In Turkey, President Erdoğan’s confidant became foreign minister -Sweden’s NATO membership is waiting on the desk

In Turkey President Erdogans confidant became foreign minister Swedens NATO

President Erdoğan’s secret keeper Hakan Fidan is a man whose voice was unknown to many Turks before he became foreign minister.

It will soon become clear whether Sweden’s NATO impasse will be opened.

According to Turkish information The civil service talks between Sweden and Turkey will continue on Wednesday.

Turkey’s new foreign minister is also pulling the strings in the background of the discussions Hakan Fida. He is used to moving behind the scenes of the intelligence world.

When the former head of the intelligence service, who was promoted to foreign minister, made his first public appearance last week, many Turks wanted to hear what his voice sounded like.

Although the face and name were familiar, Fidan, who led the intelligence service MIT, has hardly been in the public eye.

After winning the presidential election Recep Tayyip Erdoğan changed several key ministers, and the Ministry of Foreign Affairs got a new host.

The new foreign minister, Hakan Fidan, is already part of Erdoğan’s closest inner circle, and he has been seen on most trips abroad alongside the president.

The tone has changed, but the message is the same

Fidan has already had time to discuss Sweden’s NATO membership with the US and Swedish foreign ministers.

Secretary General of NATO Jens Stoltenberg has been actively commuting in recent days to promote the ratification of Sweden’s NATO membership.

Fidan talked to his Swedish official brother on the phone Tobias Billström with last week Wednesday. His message after the discussions was like a copy of previous comments: Sweden needs more concrete actions against terrorism.

Billström and Fidan agreed to discuss againas long as the countries’ officials have met this week.

Turkey’s messaging has otherwise had a different tone in recent days than before the elections.

The Turkish ambassador in Stockholm once again disapproved of the support demonstration of the Kurdistan Workers’ Party, PKK, organized in Stockholm. A Swedish expert on Turkey Paul T. Levin however, reviews for Aftonbladetthat the tone was more conciliatory than before.

The mood may also be affected by the extraordinary trial on terrorist financing that started last week in Sweden. The charges against a man suspected of collecting money for the Kurdistan Workers’ Party, PKK, were read in court.

The new foreign minister is involved in many things

As the president’s man, Hakan Fidan has carried out many types of operations in his intelligence career. Many of the targets have been people Turkey considers its enemies.

When Foreign Minister Fidan goes on trips, intelligence officer Fidan’s preconceptions may come to the fore again.

In Berlin, for example, one might remember how Fidan revealed that Turkey was engaged in extensive extortion in Germany.

In the year 2017 Fida gave up To the head of the BND, the German intelligence service, extensive material on Turks living in Germany who had been monitored by Turkey. A few Germans had also slipped into the material.
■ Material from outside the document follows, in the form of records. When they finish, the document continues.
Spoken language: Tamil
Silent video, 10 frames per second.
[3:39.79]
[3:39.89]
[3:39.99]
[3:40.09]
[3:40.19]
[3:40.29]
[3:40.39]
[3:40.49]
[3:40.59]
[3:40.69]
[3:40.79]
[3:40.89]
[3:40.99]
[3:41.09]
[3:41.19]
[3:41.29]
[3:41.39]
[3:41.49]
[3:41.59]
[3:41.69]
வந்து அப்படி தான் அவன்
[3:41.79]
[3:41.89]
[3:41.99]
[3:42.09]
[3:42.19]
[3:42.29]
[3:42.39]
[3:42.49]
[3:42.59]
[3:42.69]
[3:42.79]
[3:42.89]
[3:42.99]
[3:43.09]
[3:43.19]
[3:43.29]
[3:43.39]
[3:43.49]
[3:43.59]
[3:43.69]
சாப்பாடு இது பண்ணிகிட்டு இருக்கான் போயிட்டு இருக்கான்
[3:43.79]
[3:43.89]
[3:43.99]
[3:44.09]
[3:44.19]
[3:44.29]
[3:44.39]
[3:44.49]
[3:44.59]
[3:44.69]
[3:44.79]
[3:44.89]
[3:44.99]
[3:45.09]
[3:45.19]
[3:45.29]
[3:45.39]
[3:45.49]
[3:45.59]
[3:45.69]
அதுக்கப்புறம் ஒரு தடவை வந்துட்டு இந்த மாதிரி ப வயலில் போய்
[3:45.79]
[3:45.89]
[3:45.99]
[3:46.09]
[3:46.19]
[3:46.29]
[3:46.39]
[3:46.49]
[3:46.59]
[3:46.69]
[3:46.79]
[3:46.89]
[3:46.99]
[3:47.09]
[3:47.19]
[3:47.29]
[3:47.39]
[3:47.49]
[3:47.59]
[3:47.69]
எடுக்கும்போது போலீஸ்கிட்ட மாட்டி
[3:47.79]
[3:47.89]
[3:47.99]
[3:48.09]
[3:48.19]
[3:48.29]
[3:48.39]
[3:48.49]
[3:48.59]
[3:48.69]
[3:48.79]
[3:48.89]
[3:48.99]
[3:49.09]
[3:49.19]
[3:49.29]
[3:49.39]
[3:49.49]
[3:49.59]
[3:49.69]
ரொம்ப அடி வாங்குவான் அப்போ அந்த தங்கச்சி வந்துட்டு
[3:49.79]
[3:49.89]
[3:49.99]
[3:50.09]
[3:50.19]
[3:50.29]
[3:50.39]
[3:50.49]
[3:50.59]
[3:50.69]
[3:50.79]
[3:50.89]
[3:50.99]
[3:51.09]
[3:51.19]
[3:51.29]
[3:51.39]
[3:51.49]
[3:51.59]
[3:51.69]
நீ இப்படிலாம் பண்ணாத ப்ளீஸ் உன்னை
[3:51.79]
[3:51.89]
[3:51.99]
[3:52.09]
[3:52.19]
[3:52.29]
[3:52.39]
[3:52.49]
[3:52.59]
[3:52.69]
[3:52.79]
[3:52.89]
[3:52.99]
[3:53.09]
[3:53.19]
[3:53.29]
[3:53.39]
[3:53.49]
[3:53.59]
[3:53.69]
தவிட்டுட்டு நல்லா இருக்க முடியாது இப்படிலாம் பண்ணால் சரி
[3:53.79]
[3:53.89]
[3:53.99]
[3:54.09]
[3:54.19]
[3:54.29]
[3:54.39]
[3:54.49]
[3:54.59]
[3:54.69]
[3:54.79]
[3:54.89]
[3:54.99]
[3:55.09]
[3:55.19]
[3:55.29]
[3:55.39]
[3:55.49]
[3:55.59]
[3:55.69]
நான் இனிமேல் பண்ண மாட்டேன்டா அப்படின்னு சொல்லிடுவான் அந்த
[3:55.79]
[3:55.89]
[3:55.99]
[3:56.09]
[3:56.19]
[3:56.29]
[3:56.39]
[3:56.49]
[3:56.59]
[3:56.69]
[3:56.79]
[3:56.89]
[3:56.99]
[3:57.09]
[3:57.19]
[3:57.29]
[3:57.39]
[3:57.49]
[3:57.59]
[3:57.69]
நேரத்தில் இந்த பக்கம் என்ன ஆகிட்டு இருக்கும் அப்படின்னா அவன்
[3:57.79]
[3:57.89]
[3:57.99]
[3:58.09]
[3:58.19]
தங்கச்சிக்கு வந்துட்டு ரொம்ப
In France, someone could raise suspicions of the Turkish intelligence service for involvement in the murder of three Kurdish activists ten years ago. However, the matter was never clarified.

The Turkish government media has told the intelligence service MIT, which in recent years has kidnapped numerous people from different parts of the world whom Turkey has defined as terrorists. The targets have been Erdoğan’s former ally in particular by Fethullah Gülen following. Gülen is accused of the 2016 coup attempt.
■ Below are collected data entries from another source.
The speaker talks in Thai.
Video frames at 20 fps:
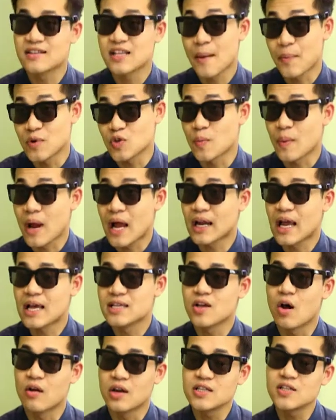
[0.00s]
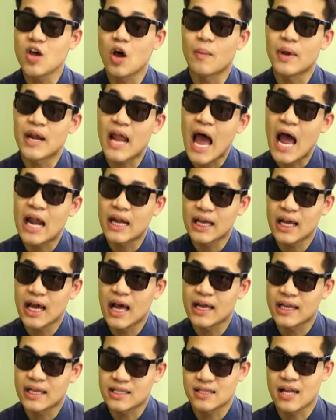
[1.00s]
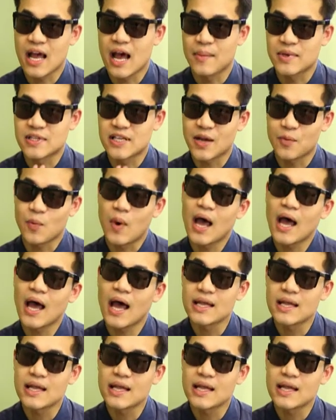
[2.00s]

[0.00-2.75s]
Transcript: จากประสบการณ์การสอนที่สอนมานานเนี่ยค่ะอยากจะถามอาจารย์ว่า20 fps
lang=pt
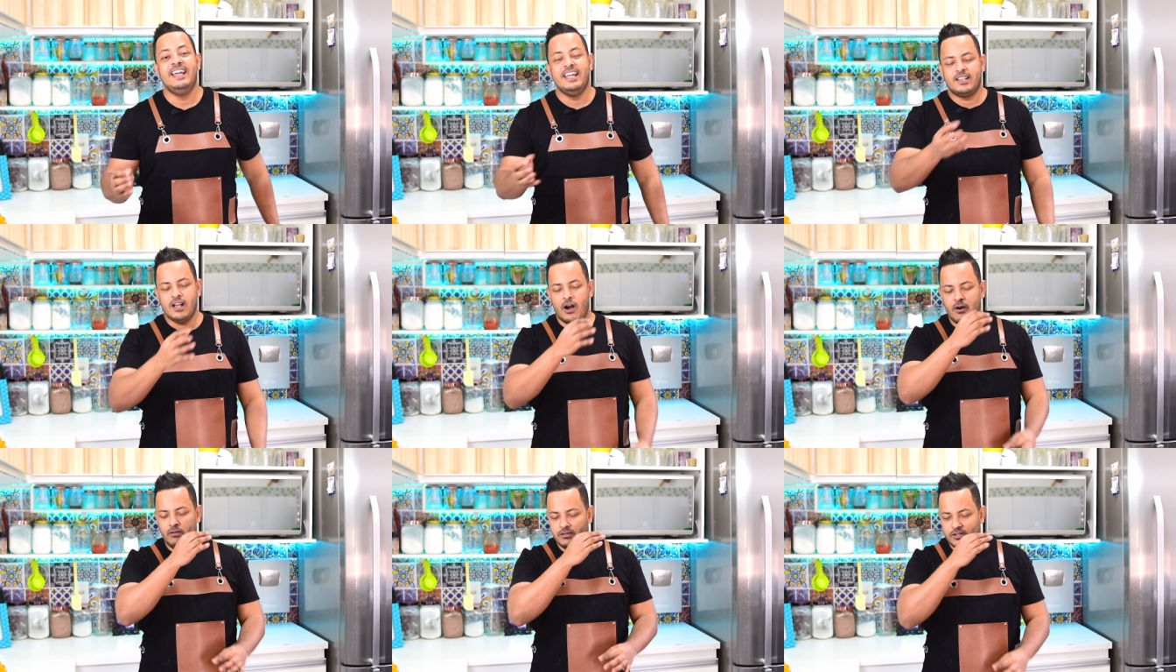
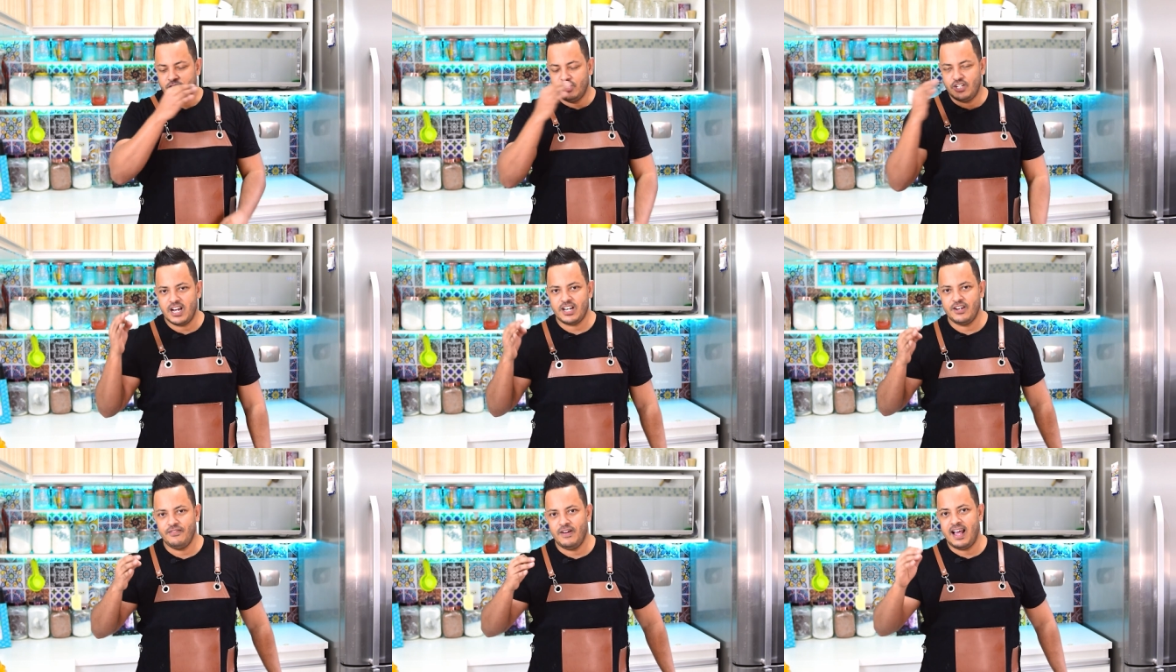Então,
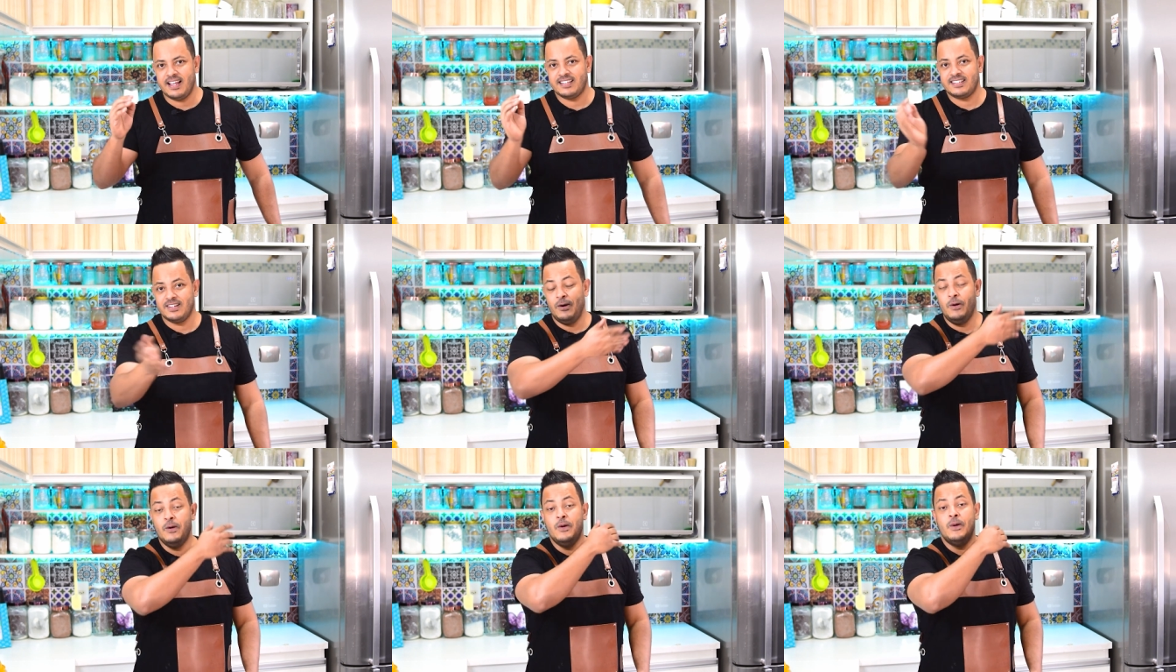chega de
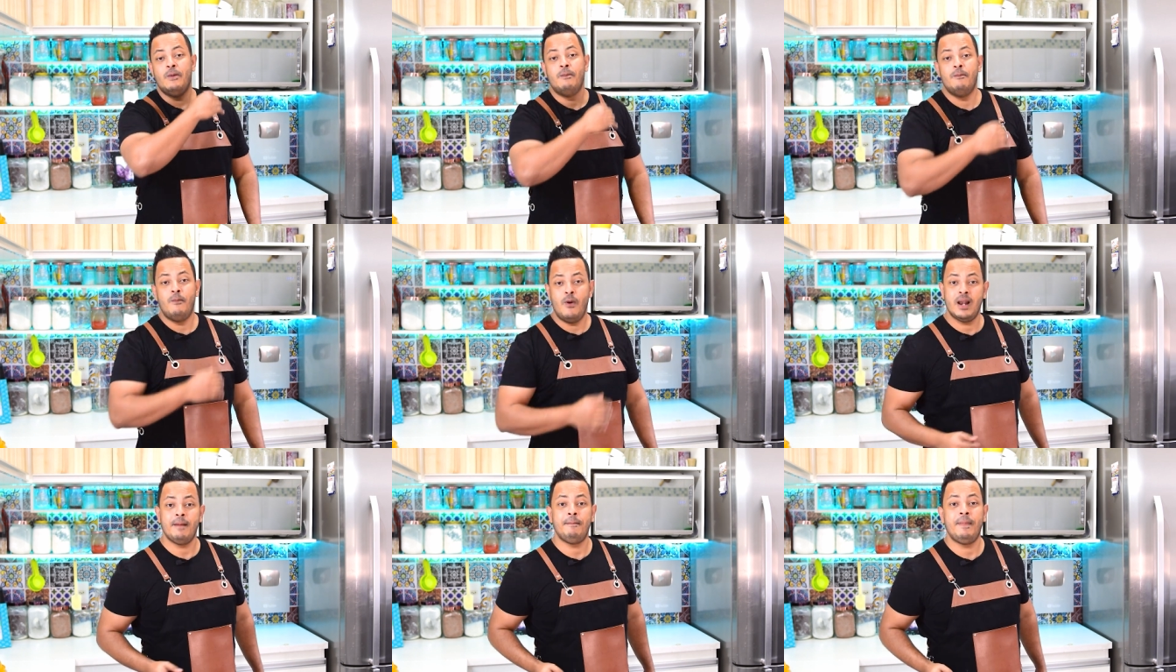falação,
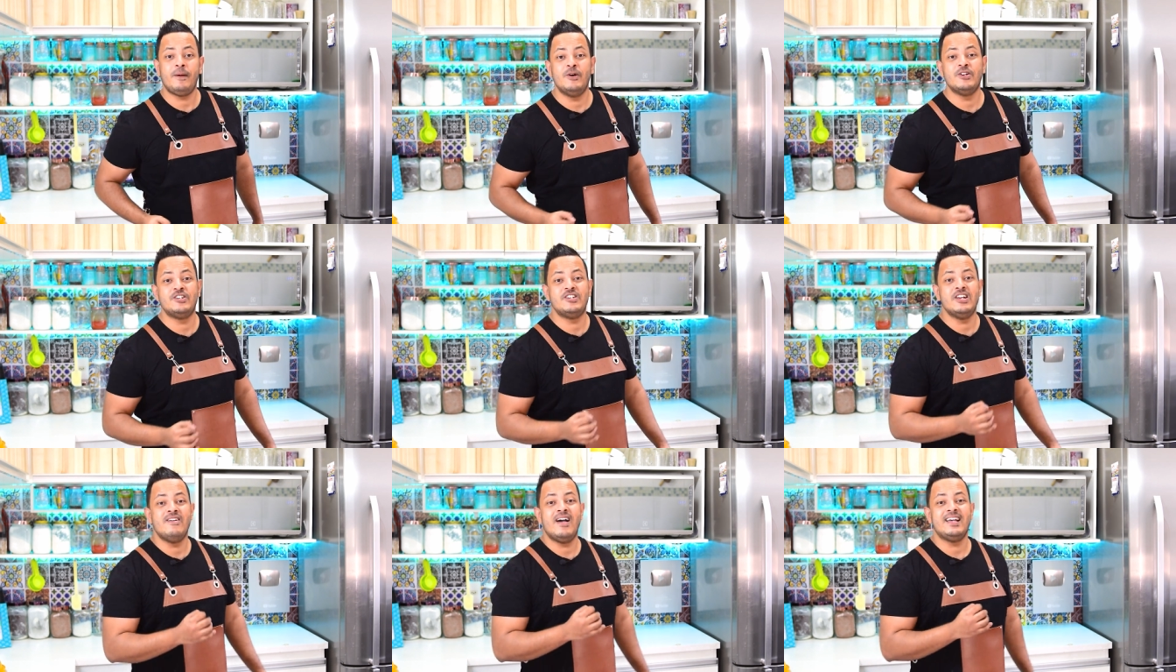bora para
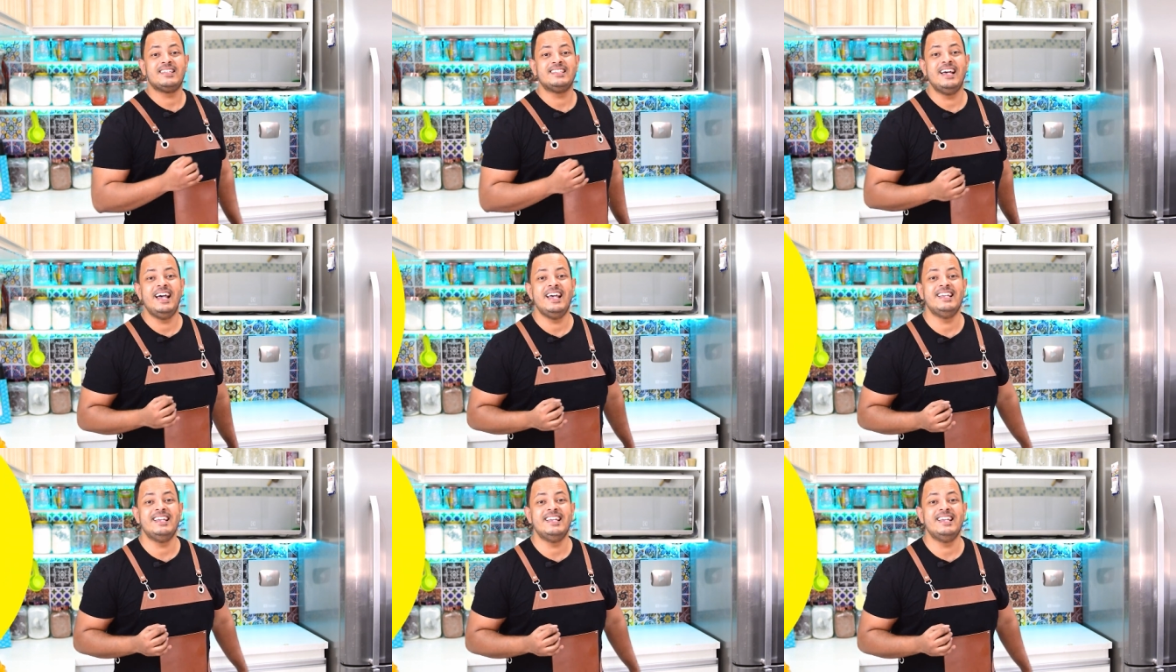continuar essa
MIT has carried out some of the kidnapping operations in cooperation with local intelligence services, some apparently independently.

Intelligence Service allegedly also interrogated people violently in secret places. For example, a left-wing activist brought from Lebanon to Turkey in 2018 Ayten Öztürk disappeared for six months before the police found him in a meadow on the west side of Ankara. He has told of severe torture and believes he was in the hands of the intelligence service.

President Erdoğan’s messenger

Fidan owes Erdoğan a debt of gratitude. In February 2012, Erdoğan, then prime minister, saved Fidan from a difficult situation when a prosecutor suspected of being a follower of the Gülen movement summoned Fidan for questioning. It is believed that Fidan narrowly escaped arrest.

Even before his appointment as head of the intelligence service, Fidan served as Erdoğan’s messenger during the peace negotiations with the Kurdistan Workers’ Party, the PKK. The prosecutor wanted to investigate whether the contacts had broken the law and apparently to attack Prime Minister Erdoğan at the same time.

Erdoğan quickly pushed through the law changeaccording to which the prime minister’s permission is required to investigate the actions of intelligence service personnel.

Regardless of what one thinks of Fidan, Turkey now has a foreign minister with a picture of the situation and a seamless relationship with the president.

Turkey is expected to continue its independent foreign policy line, which can be seen, for example, in balancing between Russia and the West in the Ukraine war.

Western relations – for example with NATO – Turkey will continue to weigh according to the benefit to be obtained. This is not expected to change, even if the foreign minister changes.

And in Turkey, the president still makes the final decisions.